Six Steps to Planning an Effective English Language Lesson

A highly effective English language lesson should be fun and engaging with lots of teacher modeling, guidance, visuals, games and hands-on practice. Every English lesson should include all four modes of language; listening, speaking, reading and writing. Each mode of language uses a different part of the brain. When students use all four modes of language in a lesson, they have more brain power and thus better retention of the skill. Here are six steps for planning an effective English language lesson and productive follow up activities:

  1. Objective: Decide which specific language words and skills the students need to learn and practice. You can look at the Common Core Language standards to get some ideas.
  2. Materials: Gather and prepare materials to use with the lesson. These might include word and picture cards, stories, hands-on items, posters, videos, games, writing and drawing supplies, and/or white boards.
  3. Introduction: How will you introduce the lesson objective in a comprehensible and memorable way? Stories, videos and colorful posters showing examples of the language skill are perfect to use for an introduction.
  4. Guided Practice: Plan an activity which will engage students in the skill as the teacher supports and coaches. Reading, sorting, matching, talking, playing a game, drawing and writing are good ways to practice the skill with teacher guidance.
  5. Independent Practice: Prepare an activity which will engage students so they can continue to practice the skill independently or with a small group of students. Card games, board games and digital games are great activities for independent practice, because they are engaging, easy to differentiate and provide repeated practice.
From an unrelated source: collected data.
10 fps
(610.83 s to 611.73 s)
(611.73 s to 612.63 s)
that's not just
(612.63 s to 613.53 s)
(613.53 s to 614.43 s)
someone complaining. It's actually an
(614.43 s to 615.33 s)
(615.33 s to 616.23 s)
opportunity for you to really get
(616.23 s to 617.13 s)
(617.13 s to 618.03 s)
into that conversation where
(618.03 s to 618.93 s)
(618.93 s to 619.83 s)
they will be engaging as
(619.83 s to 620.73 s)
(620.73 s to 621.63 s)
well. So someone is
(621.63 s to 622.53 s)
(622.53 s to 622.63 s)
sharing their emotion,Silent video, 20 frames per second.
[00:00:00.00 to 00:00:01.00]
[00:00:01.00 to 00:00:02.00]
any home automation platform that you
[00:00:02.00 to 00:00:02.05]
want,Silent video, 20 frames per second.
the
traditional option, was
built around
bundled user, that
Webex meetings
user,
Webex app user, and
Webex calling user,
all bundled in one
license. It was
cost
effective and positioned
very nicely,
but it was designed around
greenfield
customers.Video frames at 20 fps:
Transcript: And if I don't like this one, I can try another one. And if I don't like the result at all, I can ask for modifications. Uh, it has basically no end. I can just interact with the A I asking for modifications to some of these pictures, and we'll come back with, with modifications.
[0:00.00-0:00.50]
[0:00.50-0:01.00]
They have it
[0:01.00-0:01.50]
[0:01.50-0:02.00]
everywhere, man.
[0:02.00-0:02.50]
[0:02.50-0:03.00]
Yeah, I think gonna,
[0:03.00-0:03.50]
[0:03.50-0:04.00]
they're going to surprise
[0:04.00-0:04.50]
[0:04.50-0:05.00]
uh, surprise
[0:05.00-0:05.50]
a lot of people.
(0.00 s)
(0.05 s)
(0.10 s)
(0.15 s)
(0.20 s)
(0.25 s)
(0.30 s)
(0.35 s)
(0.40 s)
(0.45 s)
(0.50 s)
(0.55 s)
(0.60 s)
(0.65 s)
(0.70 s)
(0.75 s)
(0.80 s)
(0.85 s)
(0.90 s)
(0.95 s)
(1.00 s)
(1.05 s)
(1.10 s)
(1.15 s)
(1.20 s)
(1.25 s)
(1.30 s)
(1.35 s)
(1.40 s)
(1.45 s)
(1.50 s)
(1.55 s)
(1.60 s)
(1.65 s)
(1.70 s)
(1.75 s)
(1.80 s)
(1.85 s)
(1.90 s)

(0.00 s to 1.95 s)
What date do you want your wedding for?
  6. Writing: Plan a writing activity that can begin in guided practice and continued in independent practice. Writing is usually the most difficult of the four modes of language, so it’s important to provide students with many opportunities to write. Writing is one of the most differentiated activities, because students will write from their own personal experience and at their differing language levels. Instead of giving students a worksheet to fill in, have them write and illustrate their own meaningful sentences using the words or skills they have learned.